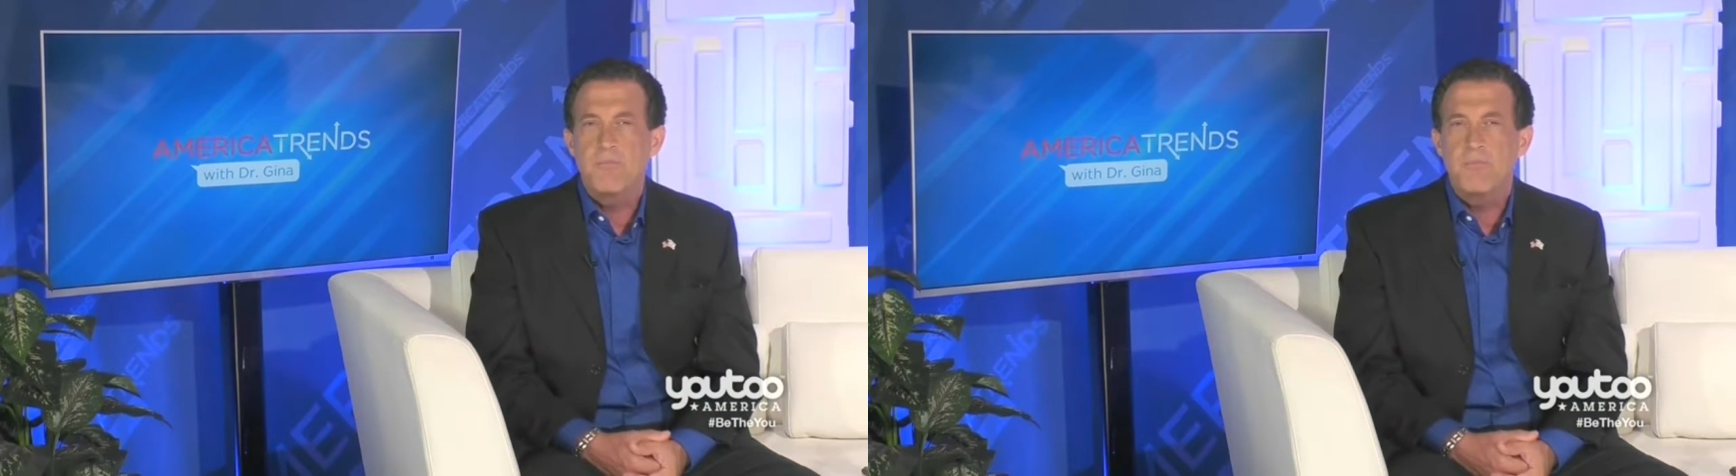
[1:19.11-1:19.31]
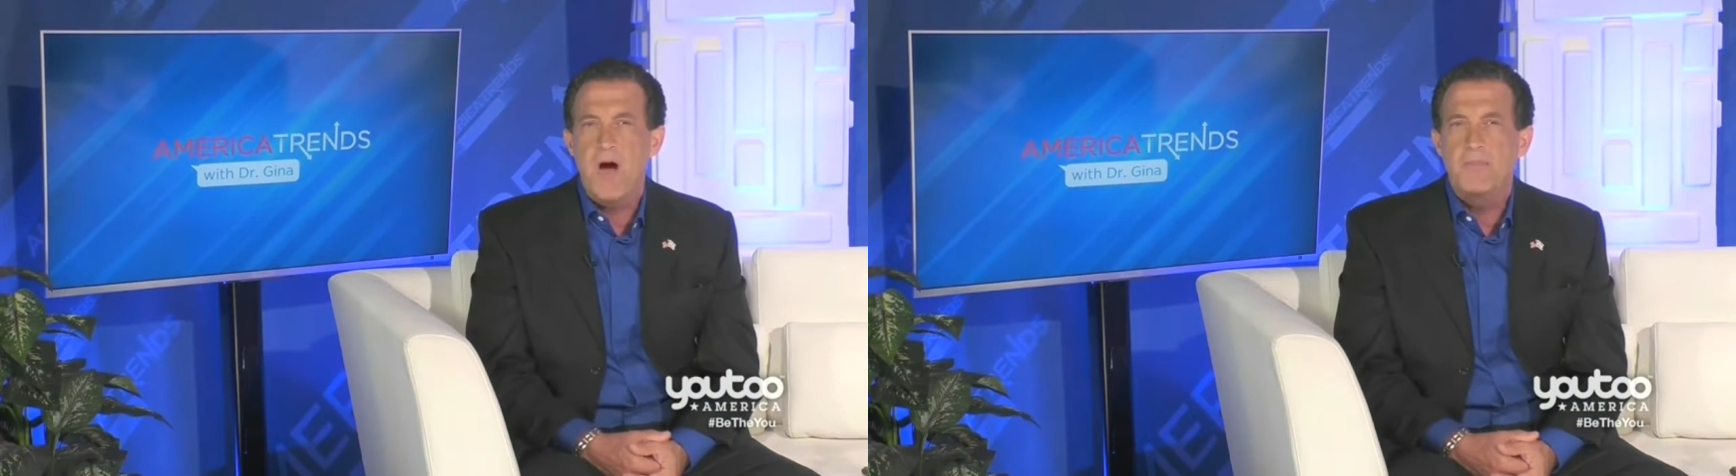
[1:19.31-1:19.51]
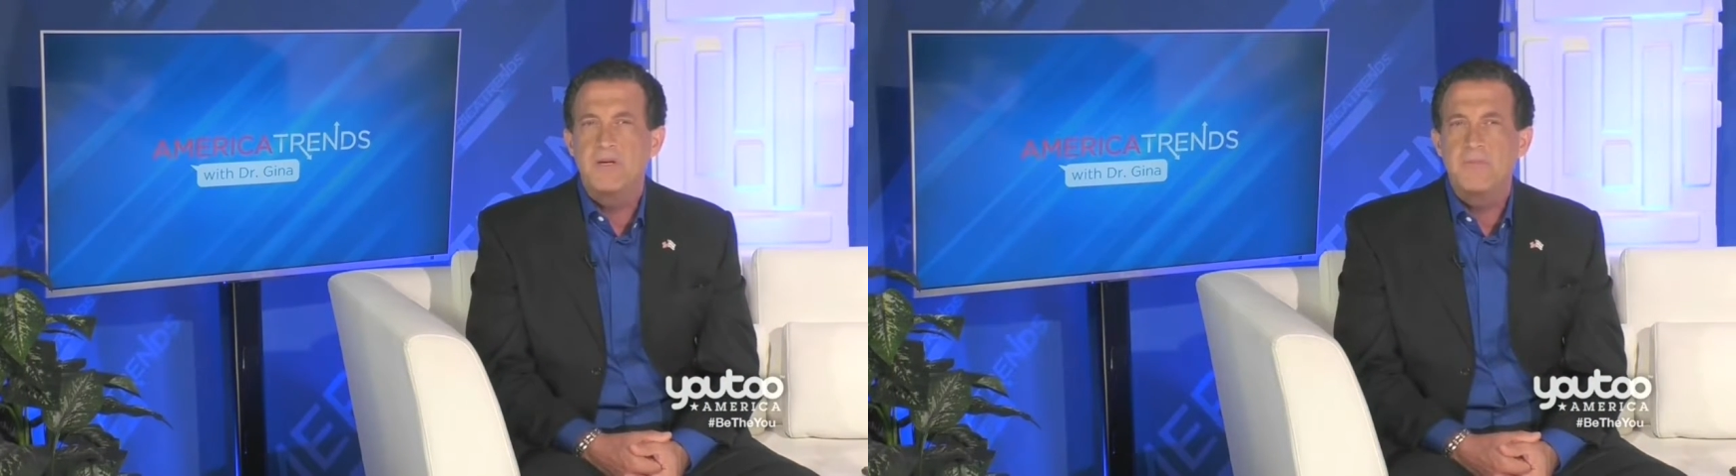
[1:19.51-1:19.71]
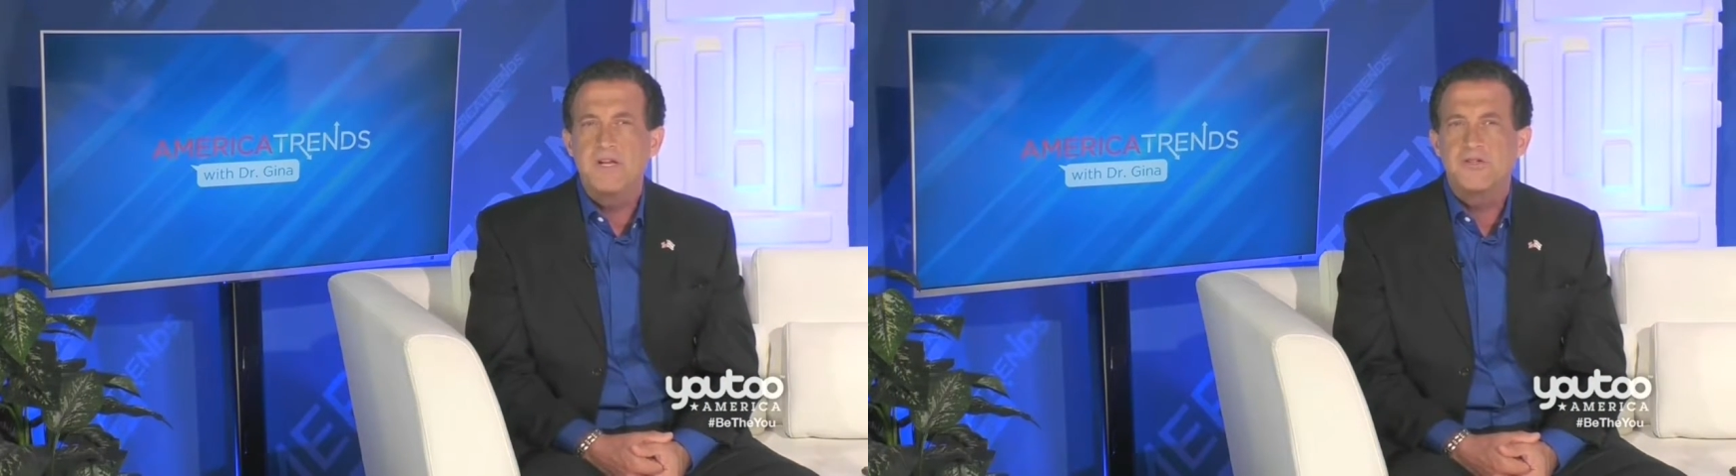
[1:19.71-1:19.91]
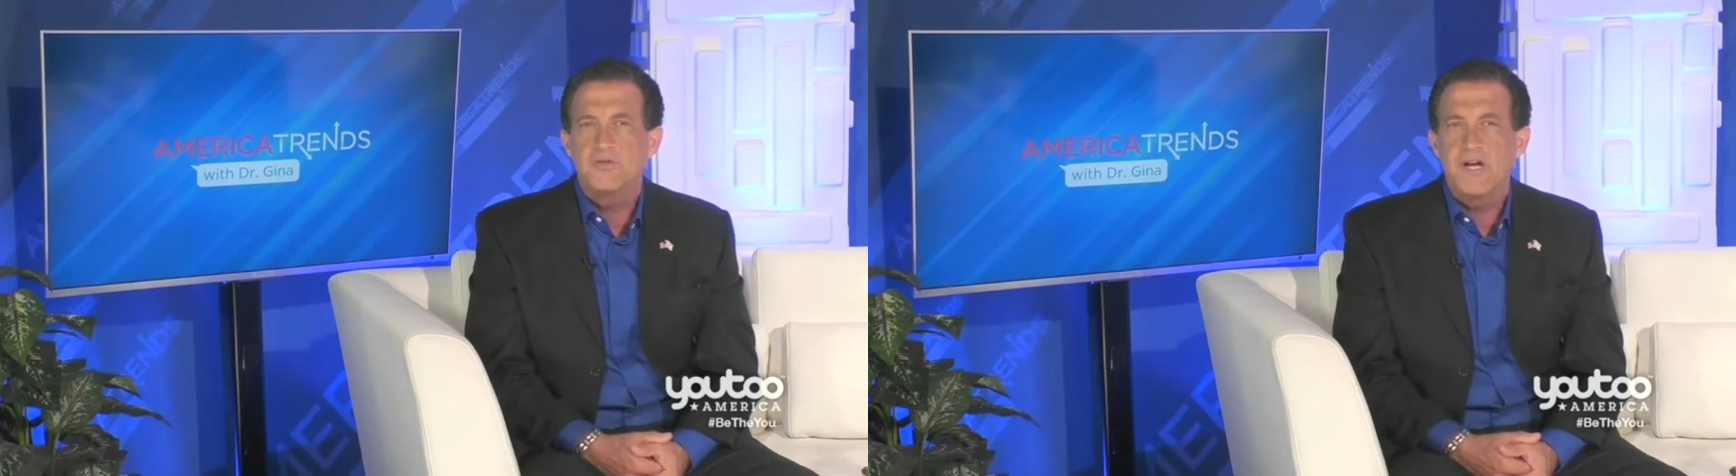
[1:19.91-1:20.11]
Obama
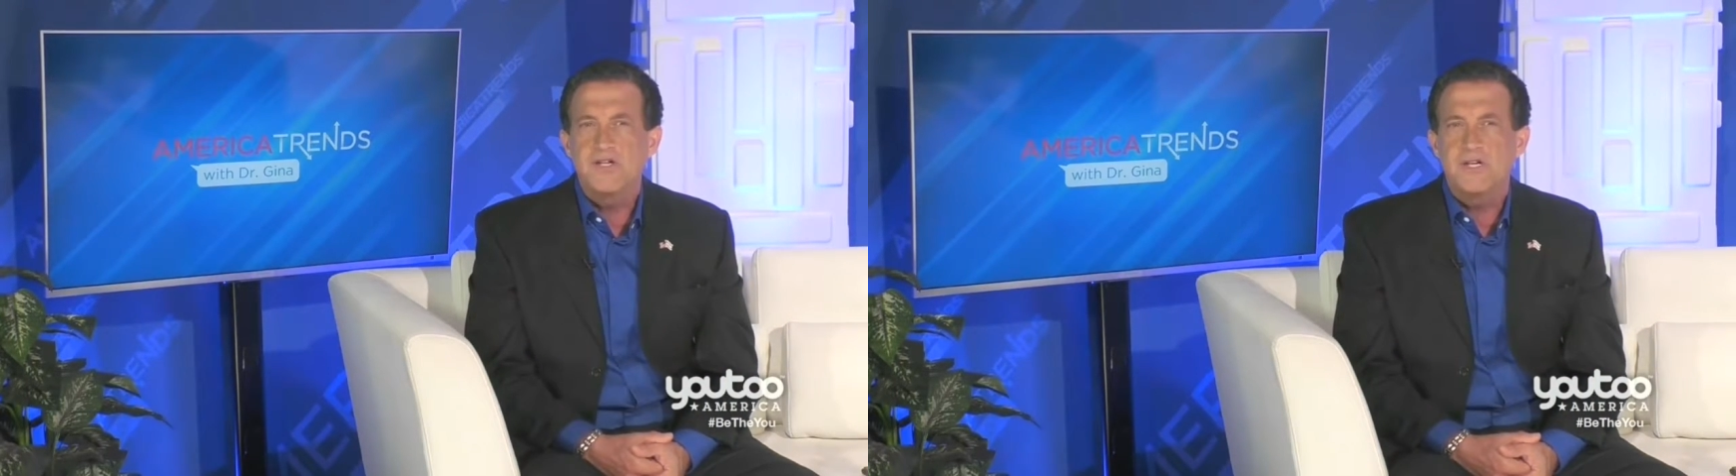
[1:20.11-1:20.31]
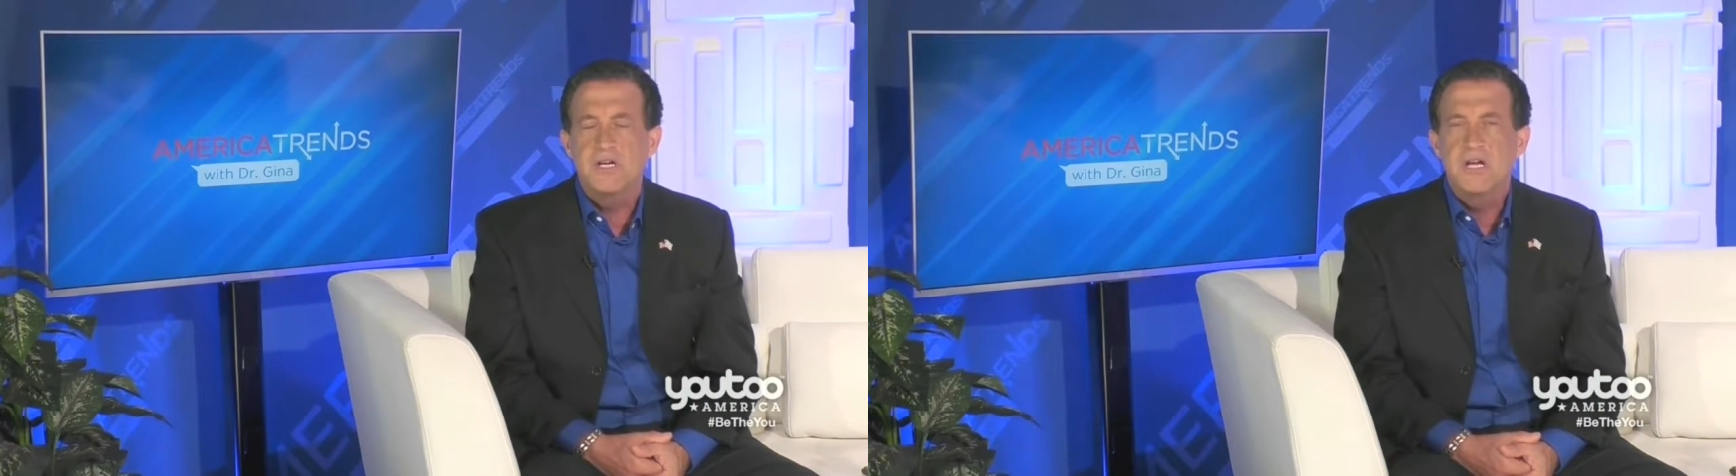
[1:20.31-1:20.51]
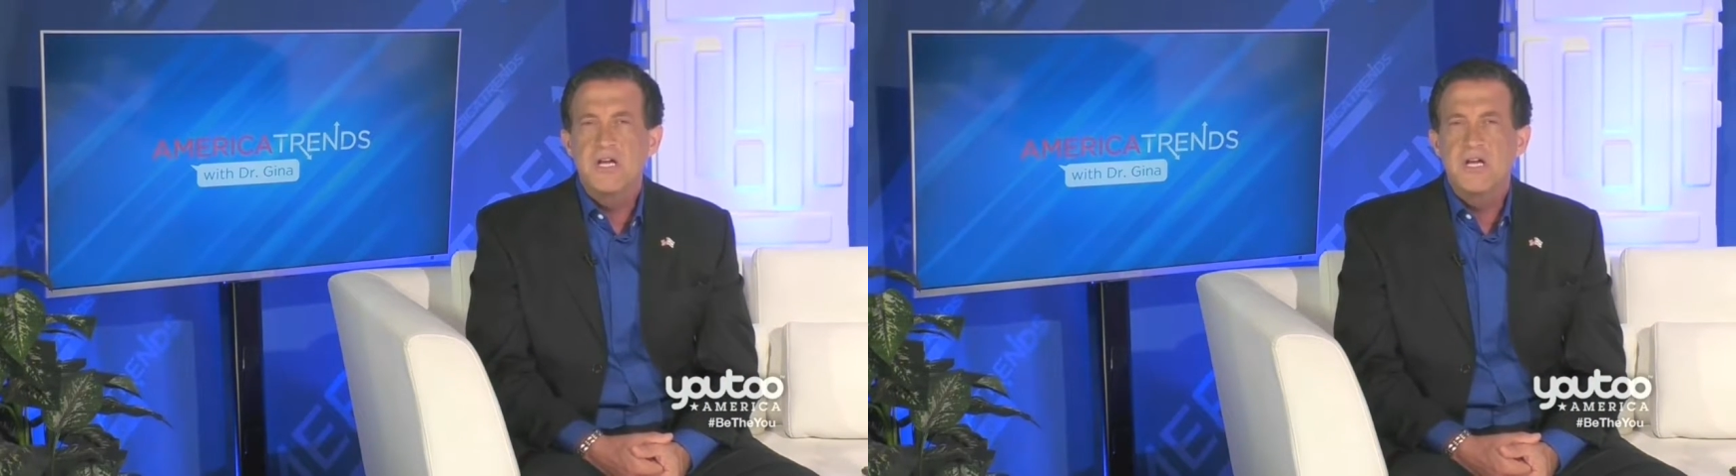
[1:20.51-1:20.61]
administration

----------

Task requirements:
For the data above, return an exact copy that contains no pictures.

Written reply:
[1:19.11-1:19.31]
[1:19.31-1:19.51]
[1:19.51-1:19.71]
[1:19.71-1:19.91]
[1:19.91-1:20.11]
Obama
[1:20.11-1:20.31]
[1:20.31-1:20.51]
[1:20.51-1:20.61]
administration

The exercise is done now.